Opened on 07/04/2018 at 10:36:58 AM

Closed on 10/09/2019 at 08:27:51 PM

#6773 closed change (rejected)

Implement support for domain wildcards

Reported by: fanboy Assignee:
Priority: Unknown Milestone:
Module: Core Keywords: closed-in-favor-of-gitlab
Cc: hfiguiere, mjethani, kzar, mapx, greiner, sebastian, imreeil42@gmail.com Blocked By:
Blocking: Platform: Unknown / Cross platform
Ready: no Confidential: no
Tester: Unknown Verified working: no
Review URL(s):

Description

Environment

Allowing use of domain wildcards is helpful when you're dealing multi-region domains like google (or often changing domains like pirate/porn sites). Currently google has 307 separate domains, and making an exemption is painful (and probably slow)

Implement it in a safe way, avoiding (of limit) possible exploiting/false positives.

In fact I requested this type feature in 2009; https://adblockplus.org/forum/viewtopic.php?f=4&t=3536&p=68197

How to reproduce

@@||site.com^$domain=~www.google.*
some.website.*##.element
some.website.*,other.website.*##.element

A few examples can be seen in uBo;

https://github.com/uBlockOrigin/uAssets/blob/master/filters/filters.txt

Attachments (0)

Change History (19)

comment:1 Changed on 07/05/2018 at 06:29:45 AM by mapx

  • Cc hfiguiere mjethani kzar mapx added
  • Summary changed from Implent support for domain wildcards to Implement support for domain wildcards

comment:2 follow-up: Changed on 07/10/2018 at 12:02:13 PM by greiner

  • Cc greiner added

From what I can think of, there are two ways to tackle this:

A.
Implement such a placeholder and make sure that it will only match TLDs and nothing else.
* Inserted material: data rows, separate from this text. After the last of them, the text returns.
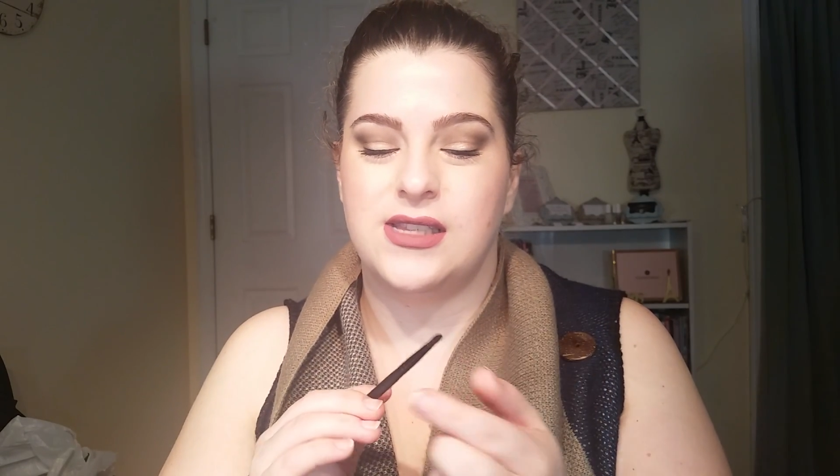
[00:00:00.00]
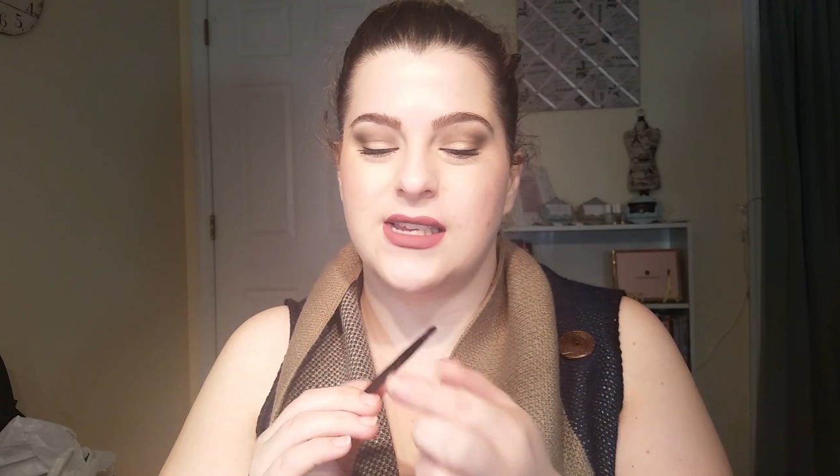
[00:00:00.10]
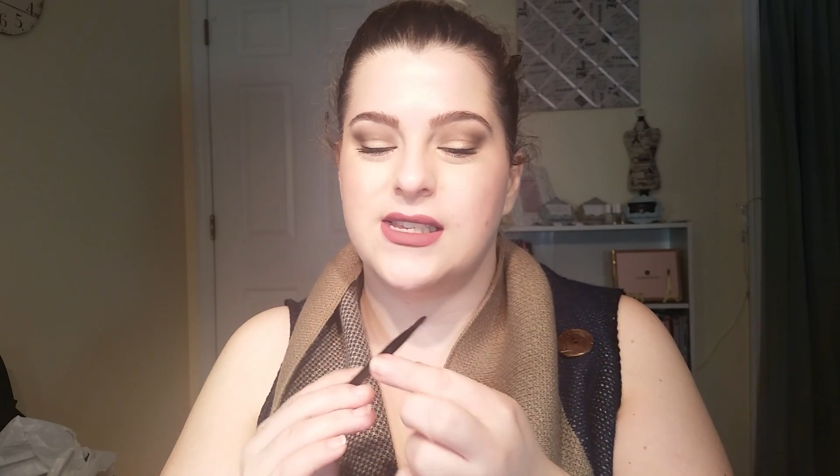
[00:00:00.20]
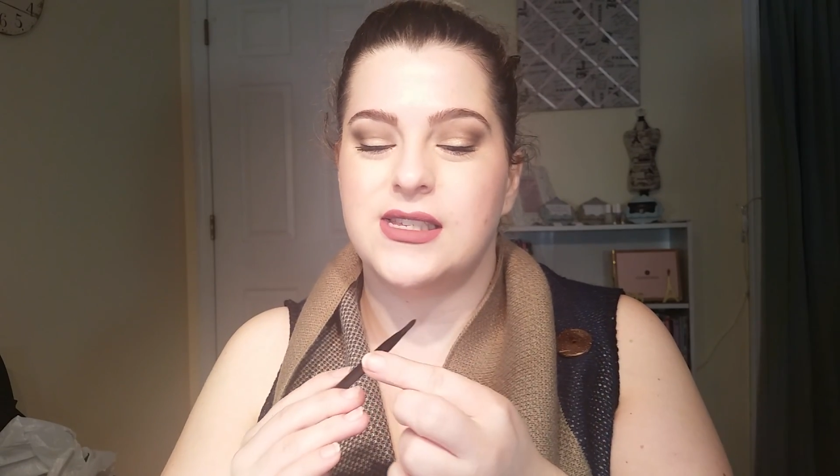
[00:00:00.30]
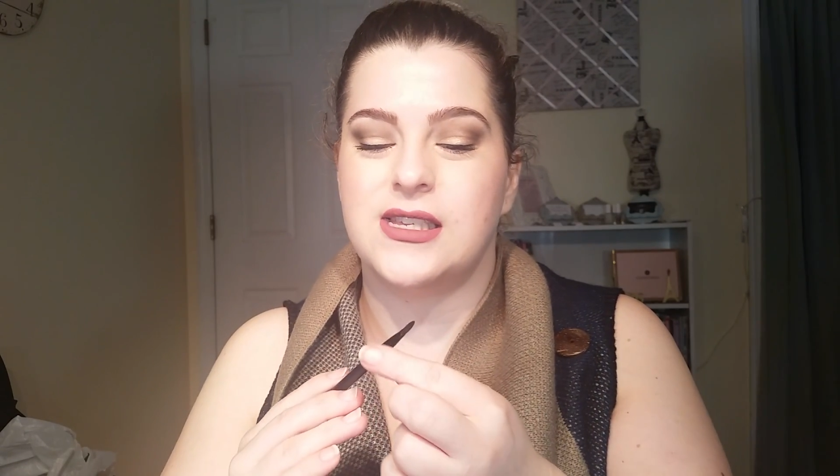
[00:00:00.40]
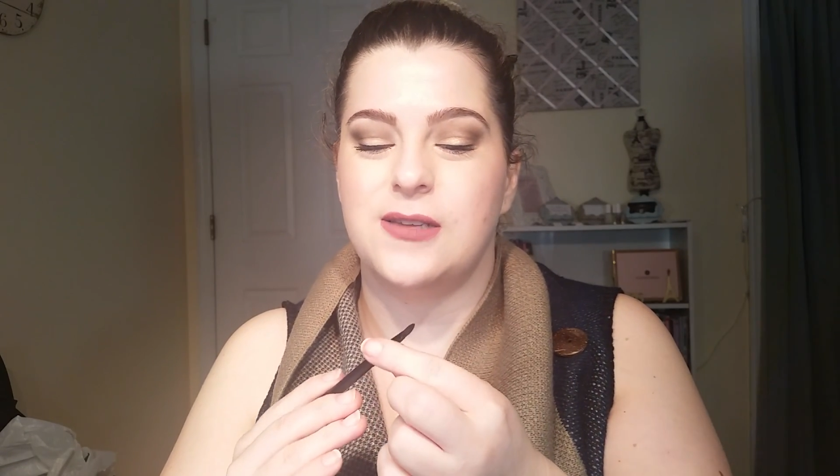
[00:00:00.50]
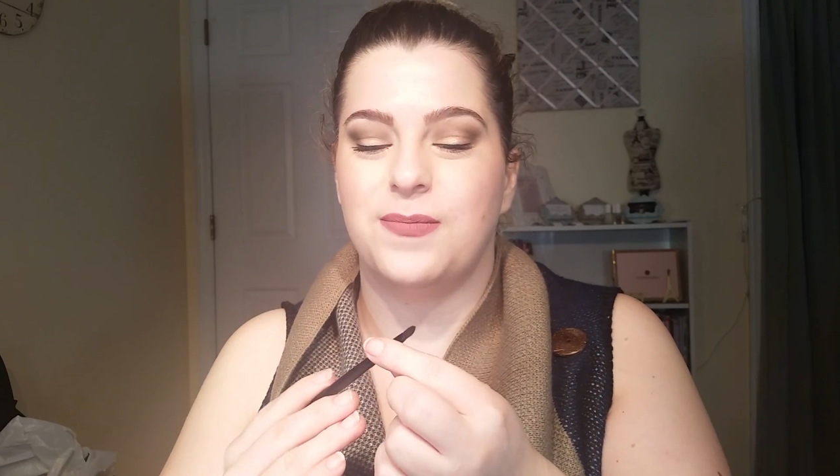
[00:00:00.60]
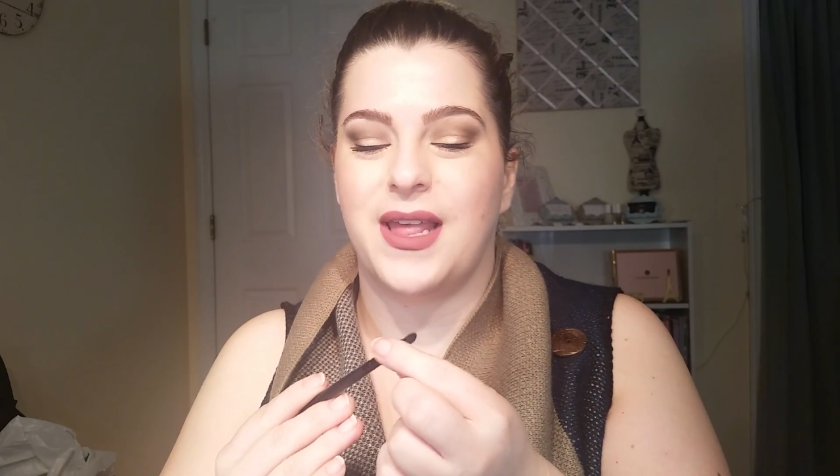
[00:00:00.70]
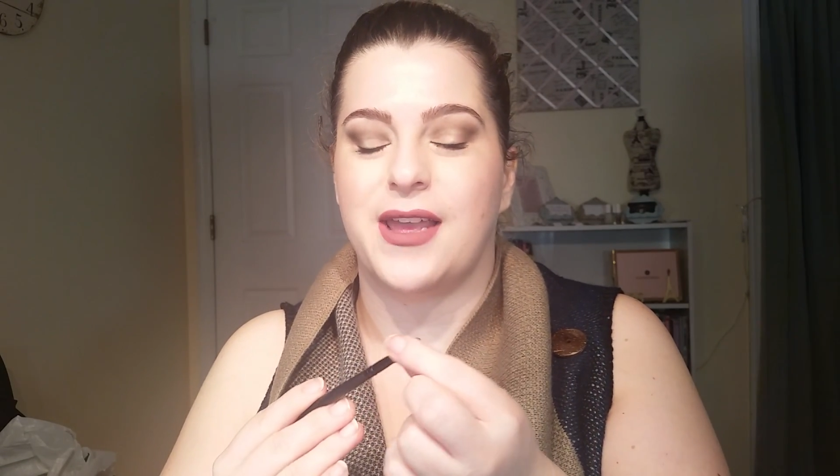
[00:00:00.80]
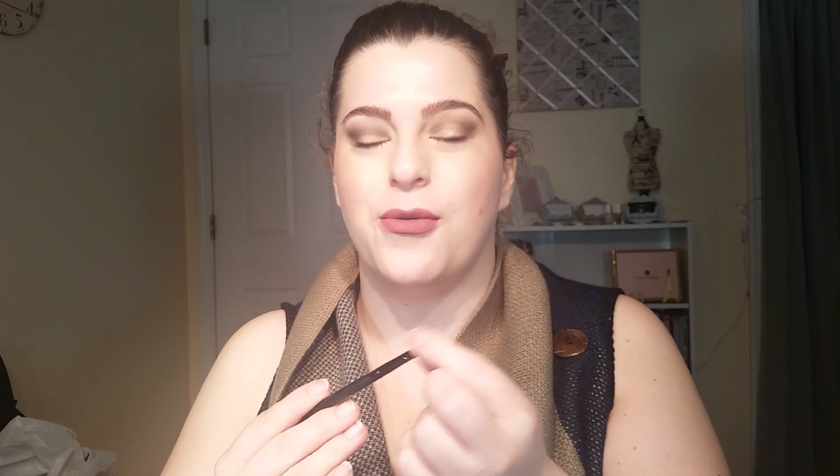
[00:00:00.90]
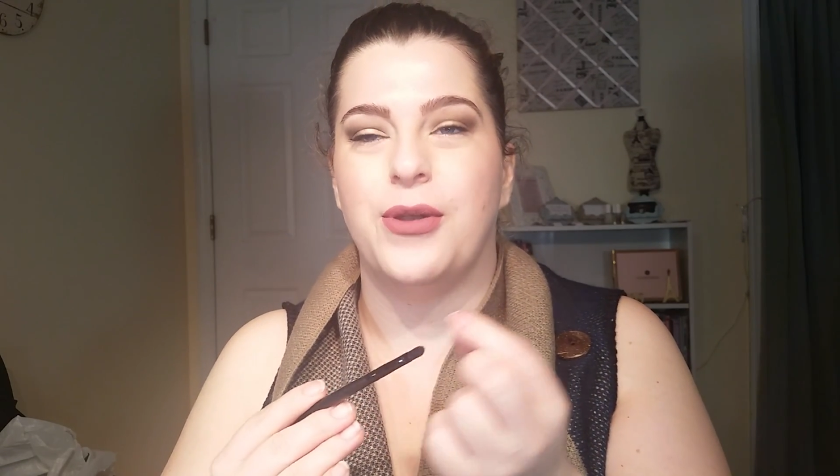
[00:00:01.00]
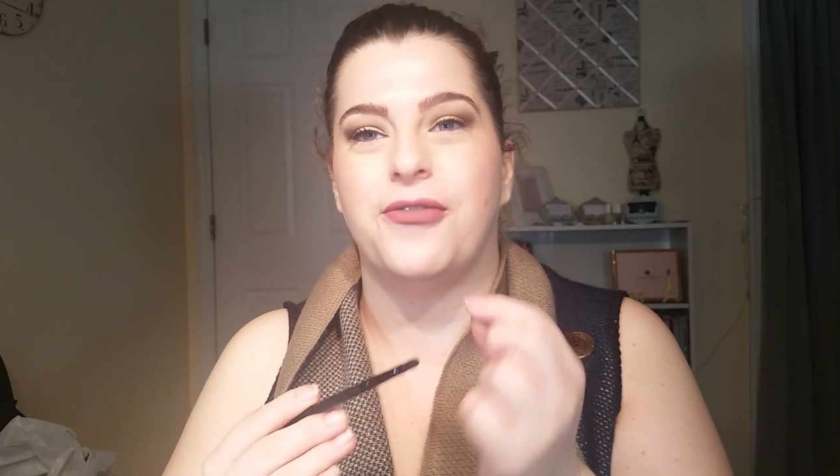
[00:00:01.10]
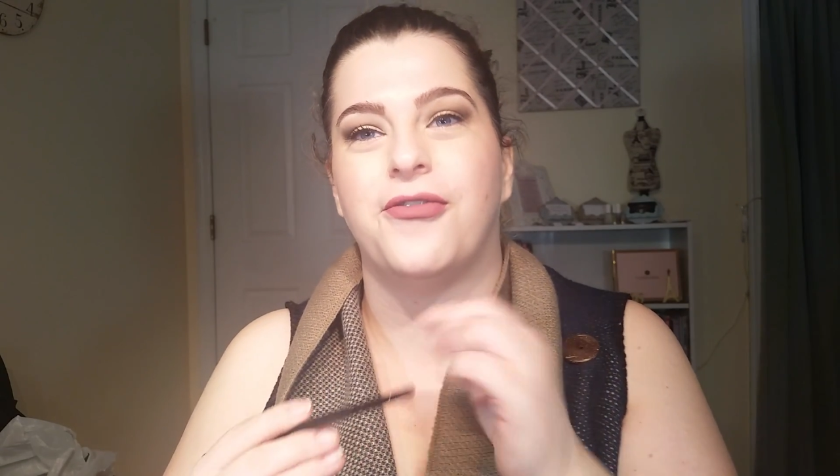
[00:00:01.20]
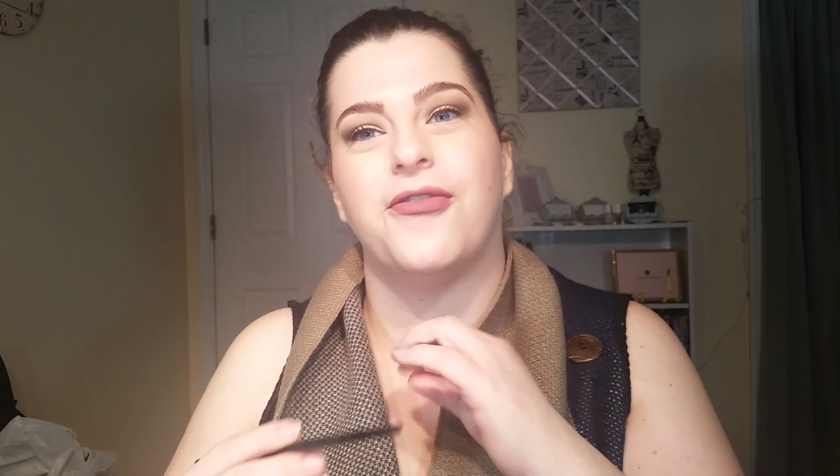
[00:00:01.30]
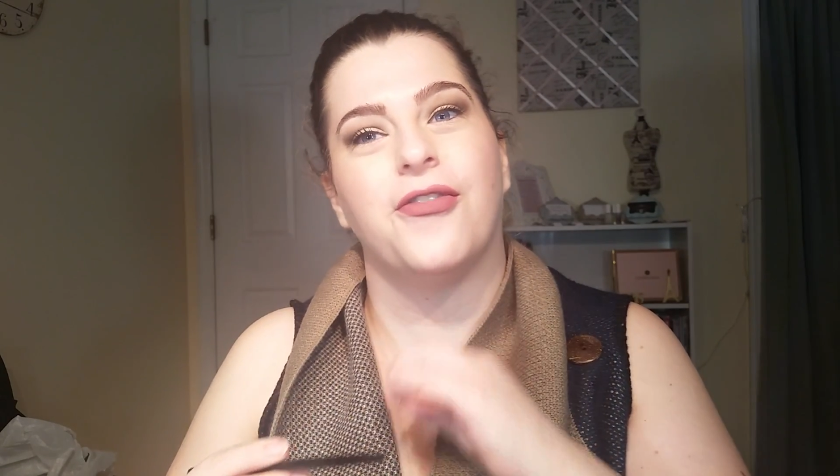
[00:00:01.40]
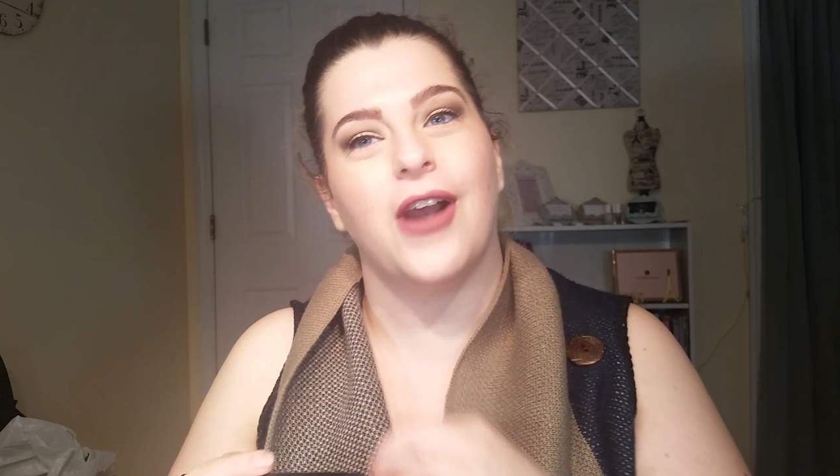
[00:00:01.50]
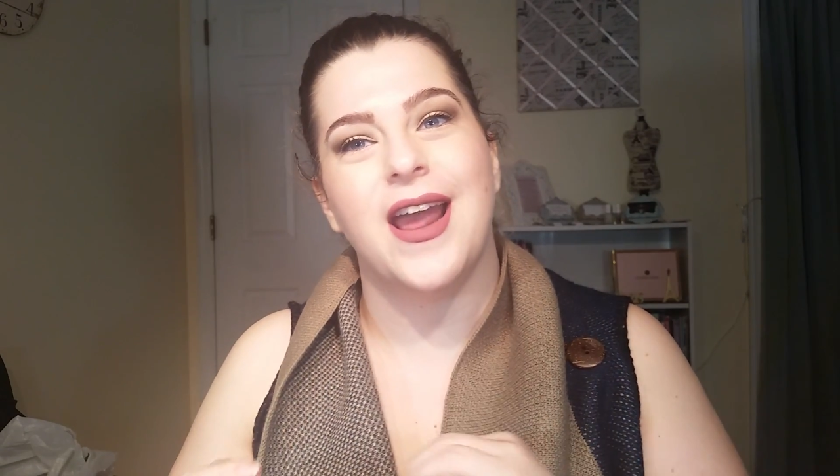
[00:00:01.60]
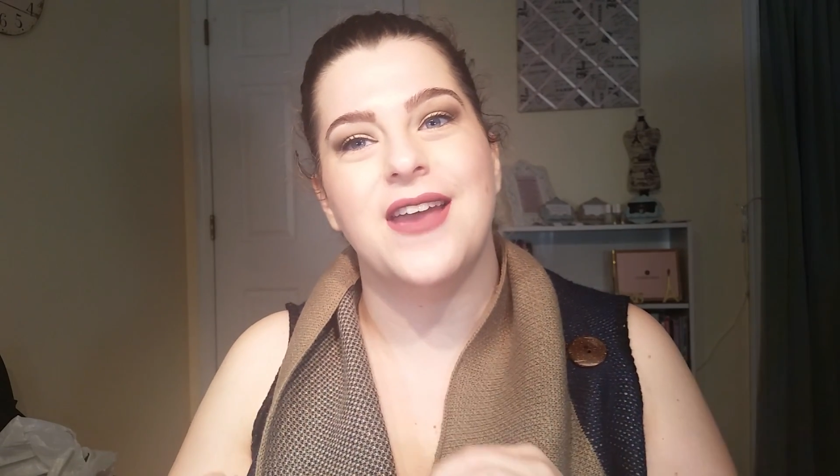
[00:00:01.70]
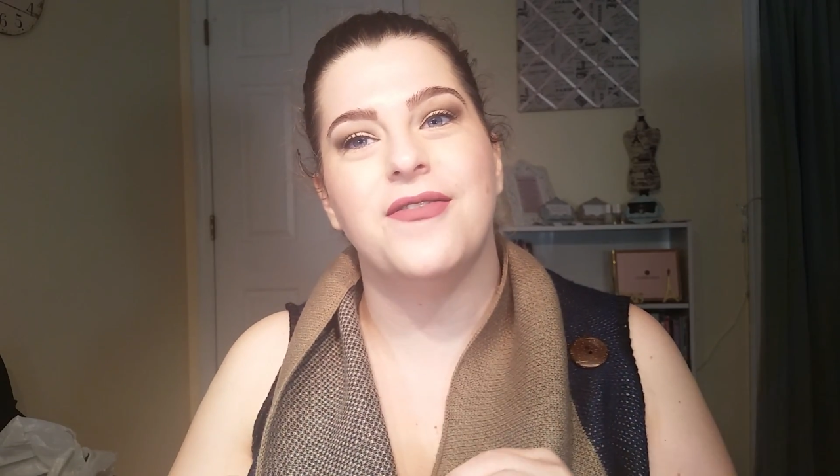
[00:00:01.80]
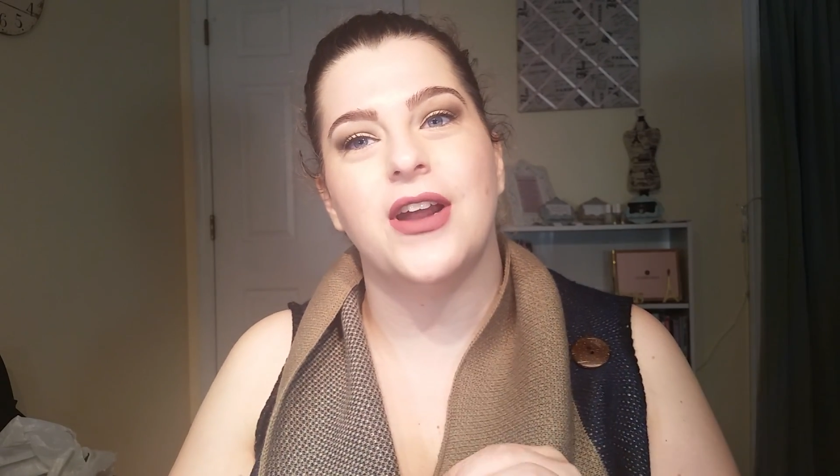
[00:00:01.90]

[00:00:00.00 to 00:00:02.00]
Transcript: doesn't seem like it would fray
That means google.* should match google.co.uk (probably also google.blogspot.com) but not google.example.com. Ideally, we'd be using a different placeholder than * though to avoid confusion with the existing * placeholder which represents any string.

B.
Introduce some kind of variable support to allow filter authors to make sure that non-Google owned domains such as google.realestate do not match by explicitly listing all TLDs once. Especially for exception rules, which cannot be overridden by blocking rules, I'd consider this important to consider.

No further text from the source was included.